Start of Block

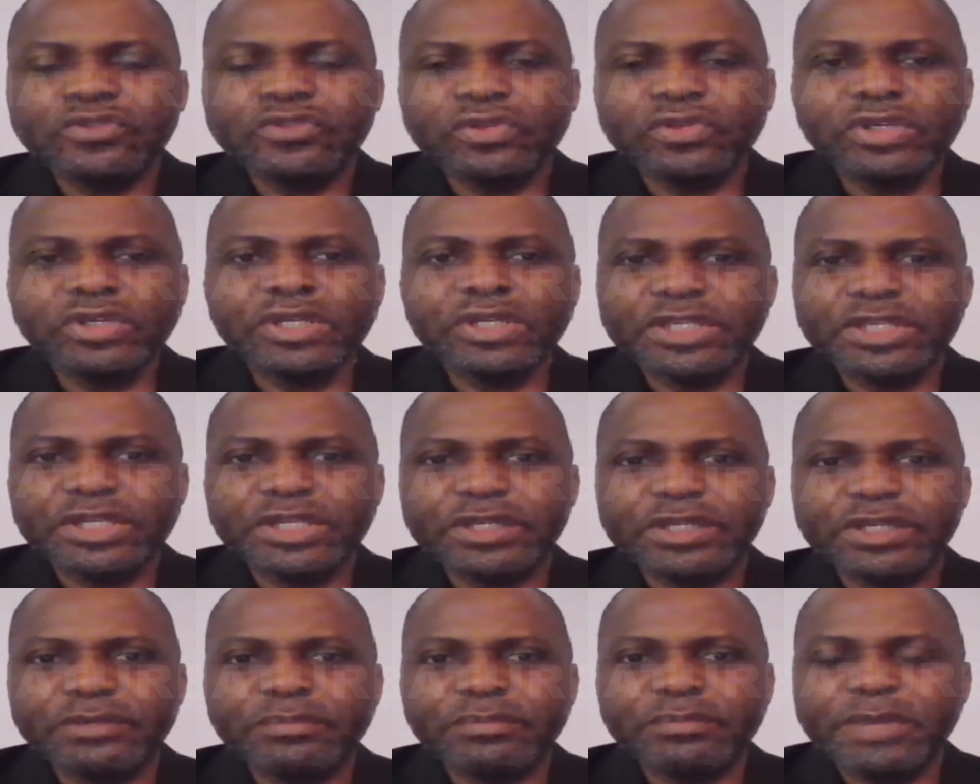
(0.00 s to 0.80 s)
during
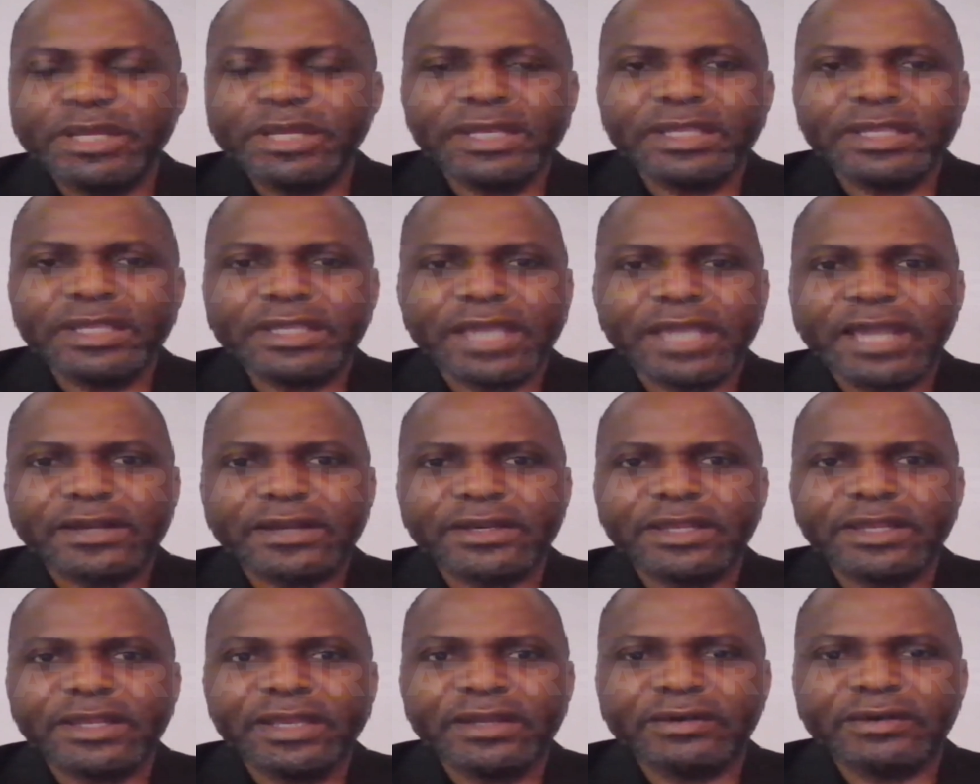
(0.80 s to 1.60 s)
the Mele
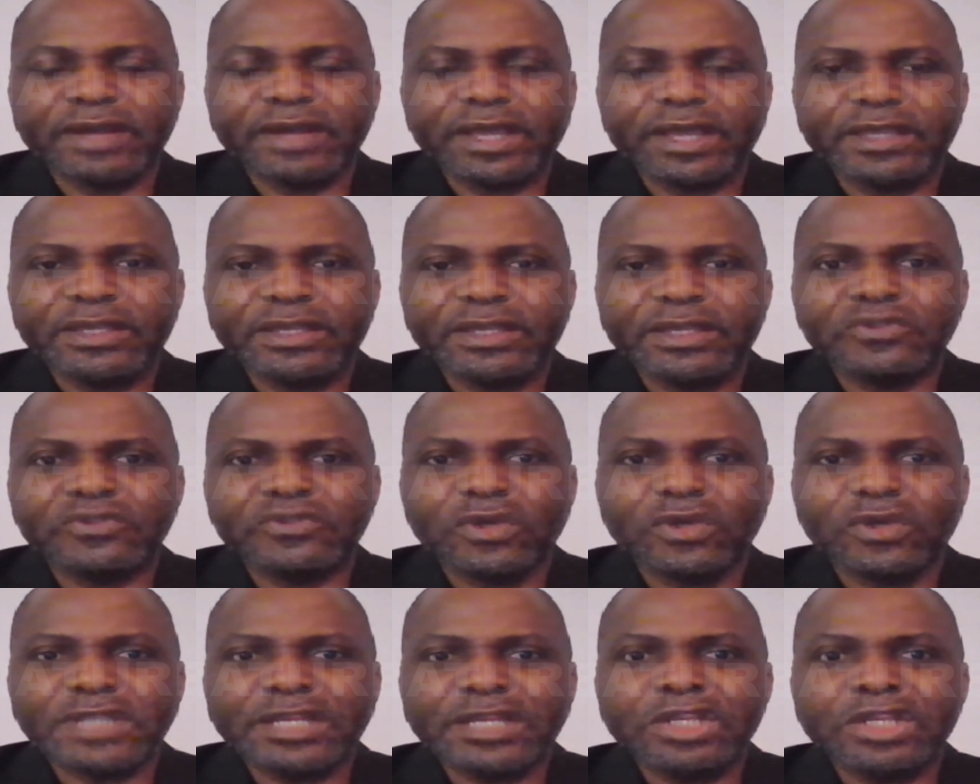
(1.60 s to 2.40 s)
Kyari era. It
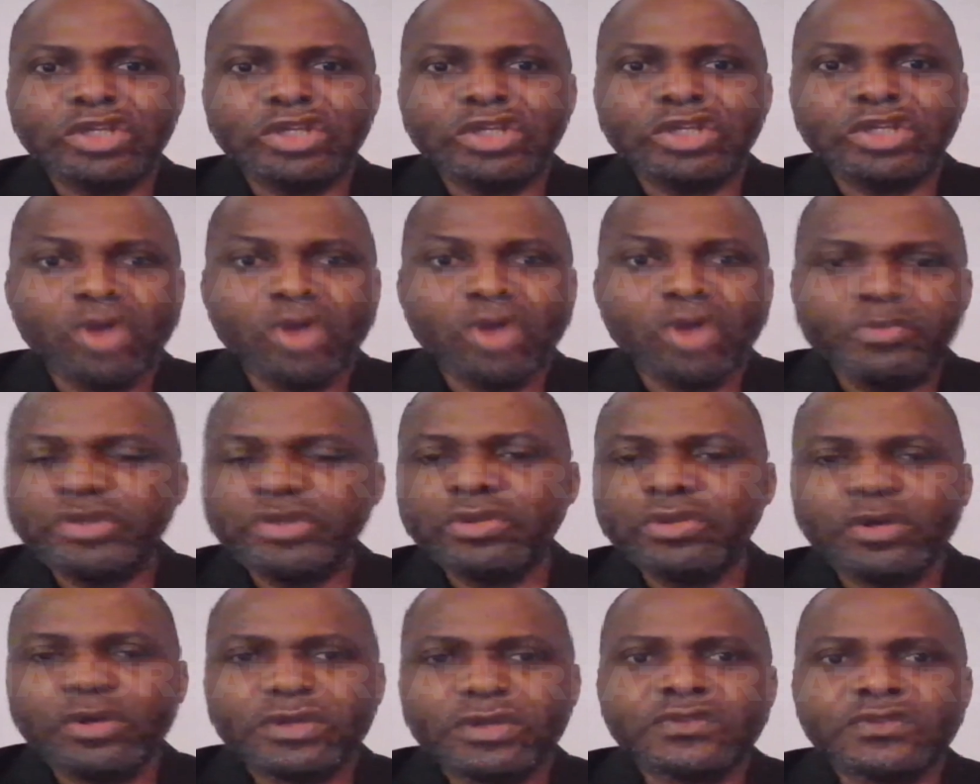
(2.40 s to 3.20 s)
was an
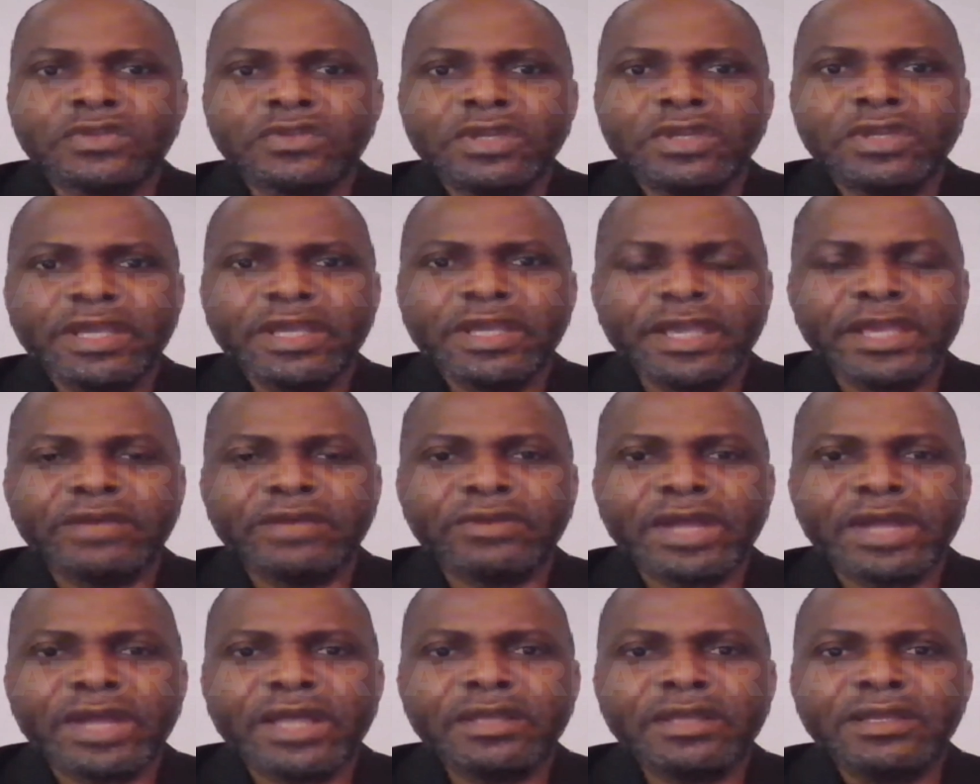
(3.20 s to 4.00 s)
ignominious
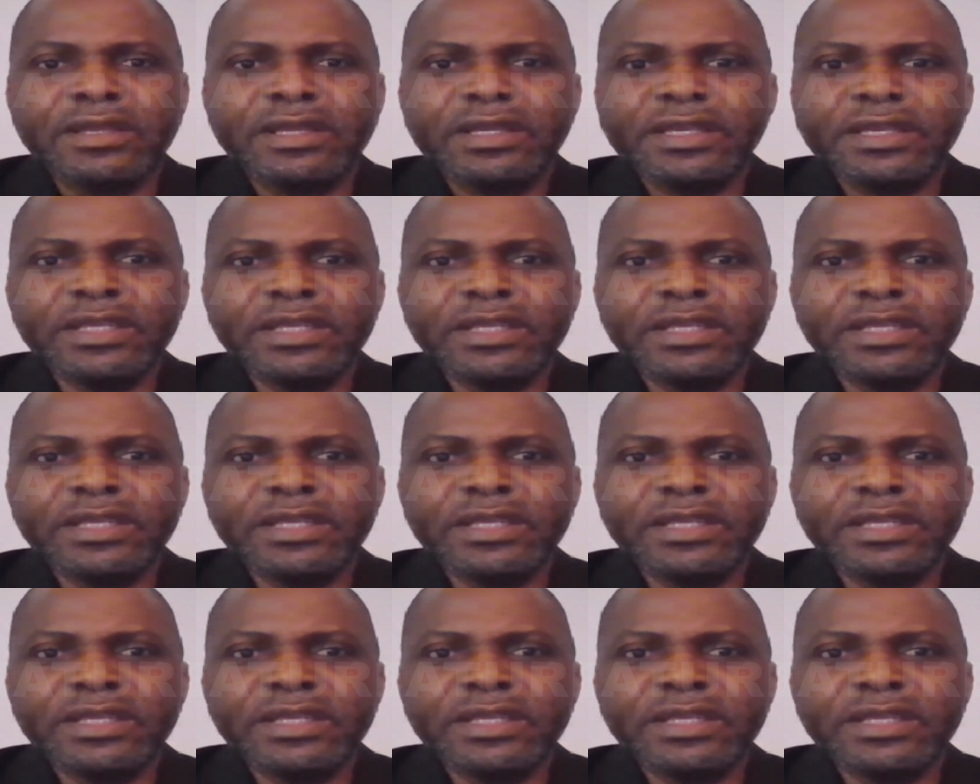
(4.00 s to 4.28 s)
era.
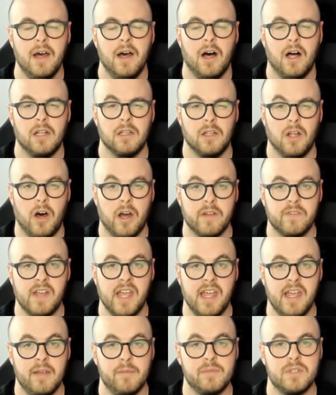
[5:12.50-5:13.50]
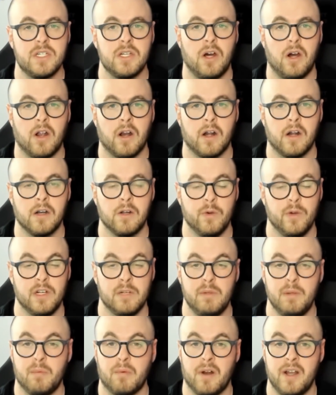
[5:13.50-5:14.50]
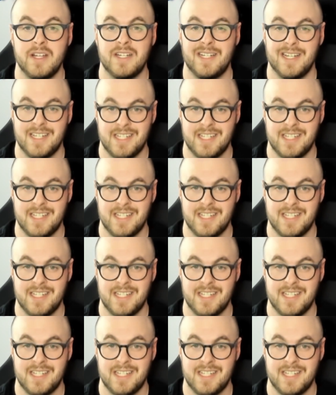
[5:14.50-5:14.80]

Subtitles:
A lot of games are going to be priced at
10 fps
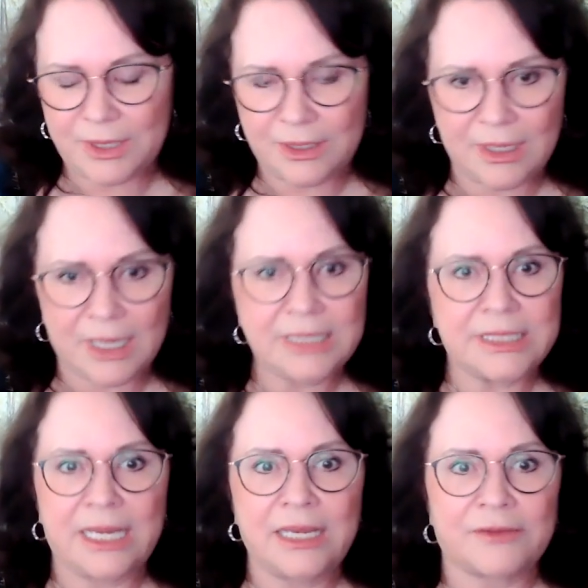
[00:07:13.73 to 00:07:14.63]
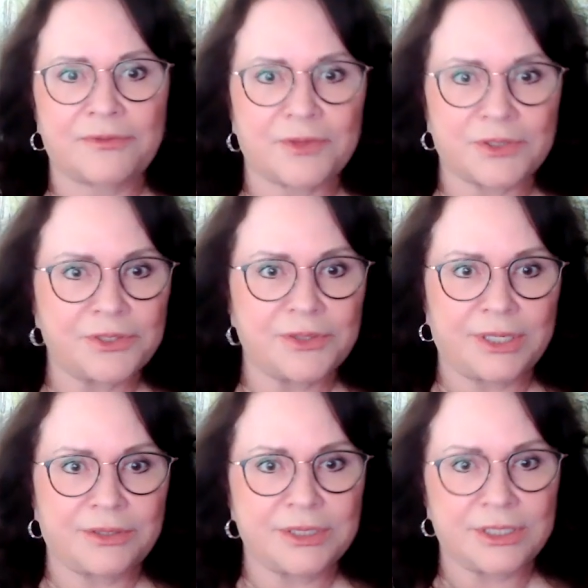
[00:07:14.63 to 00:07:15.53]
but I dated for two
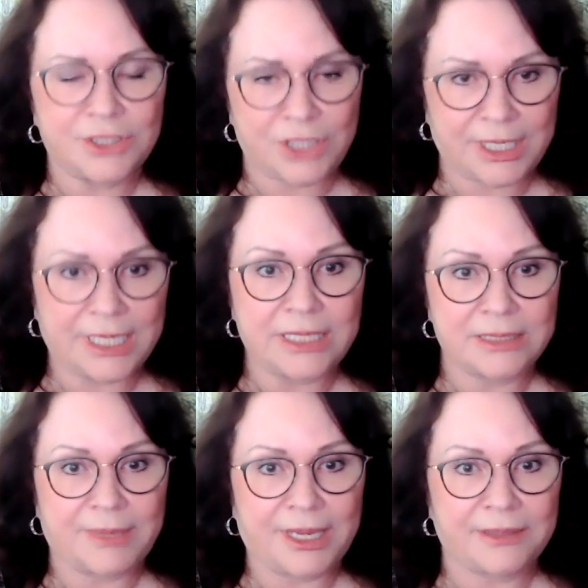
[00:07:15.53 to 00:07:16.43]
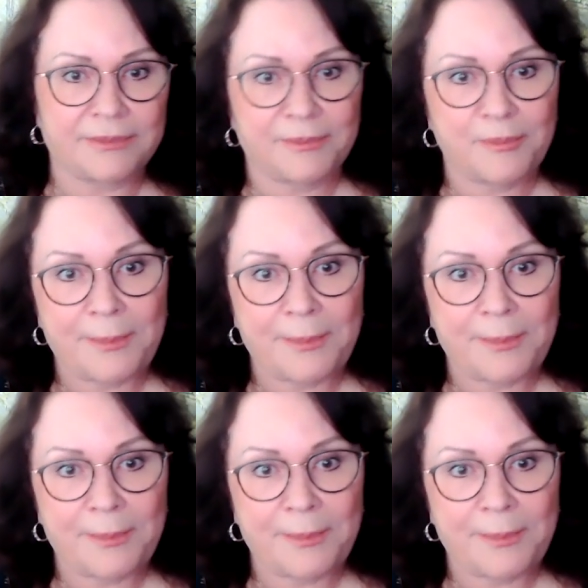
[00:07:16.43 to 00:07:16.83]
years a Chinese man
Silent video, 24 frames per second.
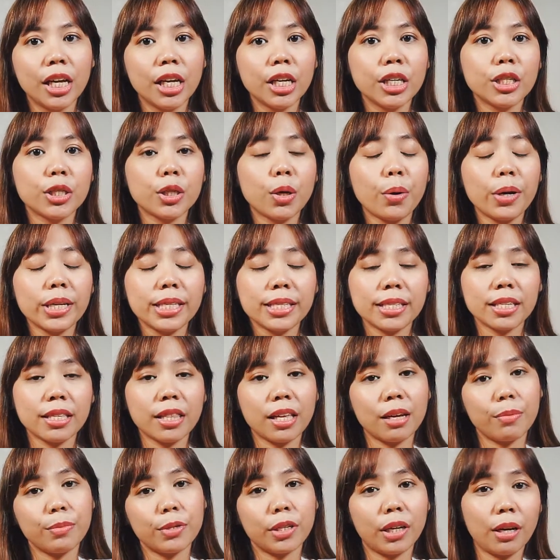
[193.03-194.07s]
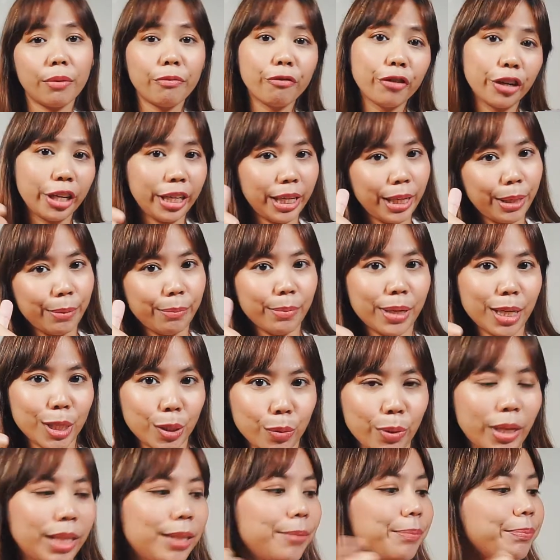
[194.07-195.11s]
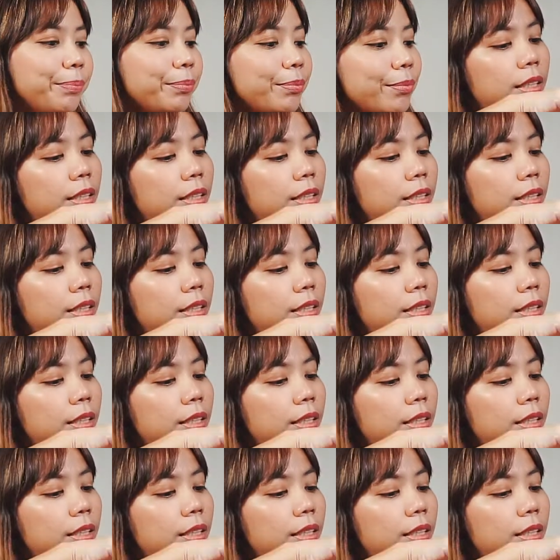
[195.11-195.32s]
so it's a thumbs up for him as well.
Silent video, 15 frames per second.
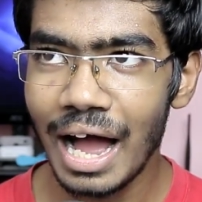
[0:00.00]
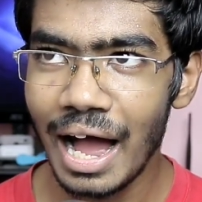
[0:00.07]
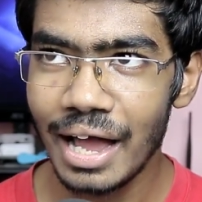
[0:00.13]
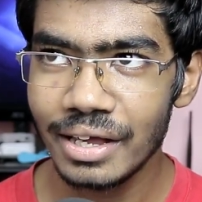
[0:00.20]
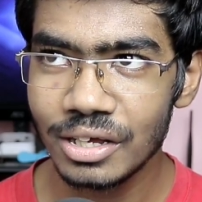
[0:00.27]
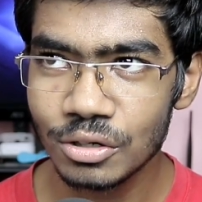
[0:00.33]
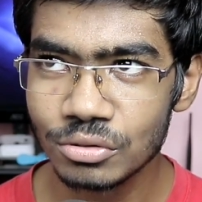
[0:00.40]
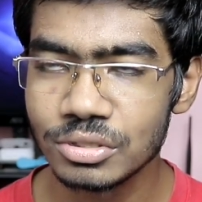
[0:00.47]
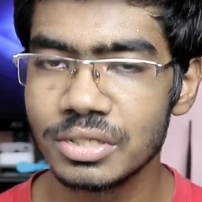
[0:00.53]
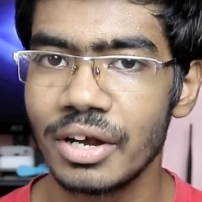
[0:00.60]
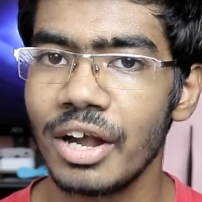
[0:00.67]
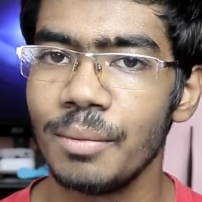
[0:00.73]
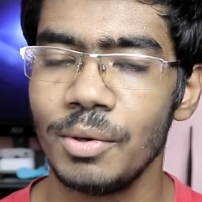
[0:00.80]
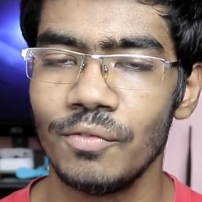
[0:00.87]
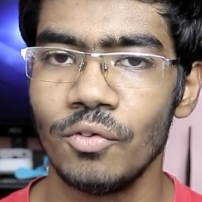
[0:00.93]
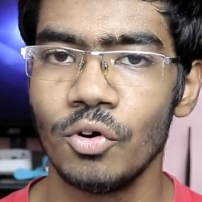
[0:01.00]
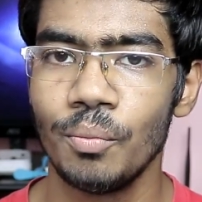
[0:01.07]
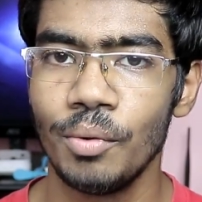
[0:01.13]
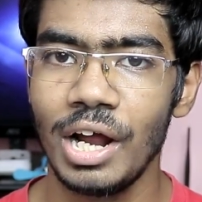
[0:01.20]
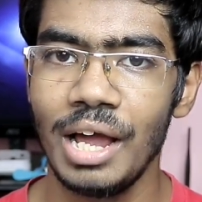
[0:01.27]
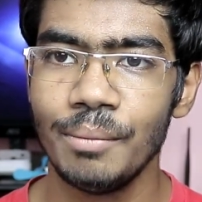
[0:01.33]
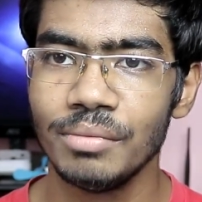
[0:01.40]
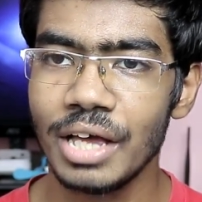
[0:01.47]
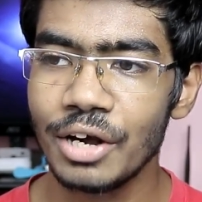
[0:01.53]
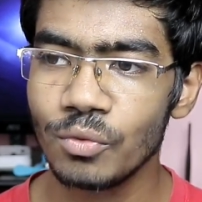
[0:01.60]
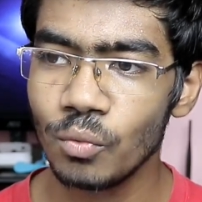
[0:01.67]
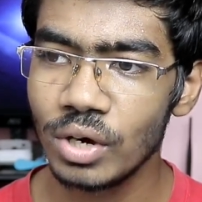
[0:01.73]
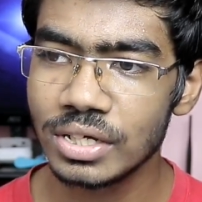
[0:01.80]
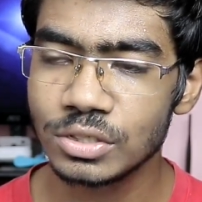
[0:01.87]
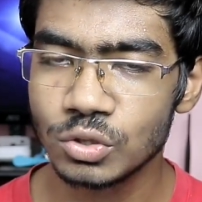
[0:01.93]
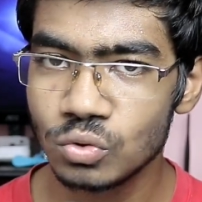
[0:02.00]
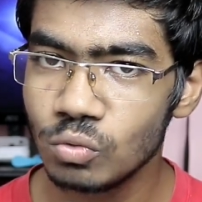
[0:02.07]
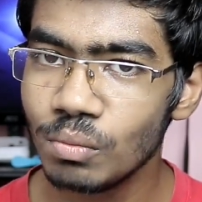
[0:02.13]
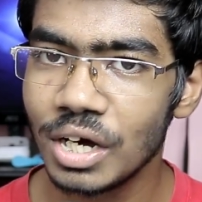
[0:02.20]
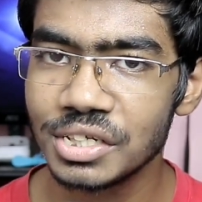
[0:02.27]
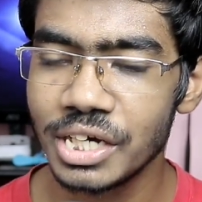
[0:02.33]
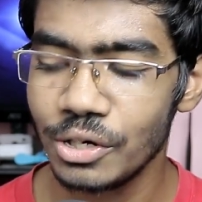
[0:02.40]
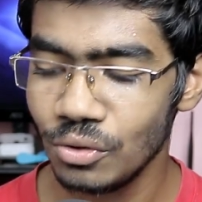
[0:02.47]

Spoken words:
I use the Redmi 4 Prime that weighs too much,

End of Block

WORK TASK >> Each line of the material with the word "video" in it should be listed.

RESPONSE TO THE EXERCISE >>
Silent video, 24 frames per second.
Silent video, 15 frames per second.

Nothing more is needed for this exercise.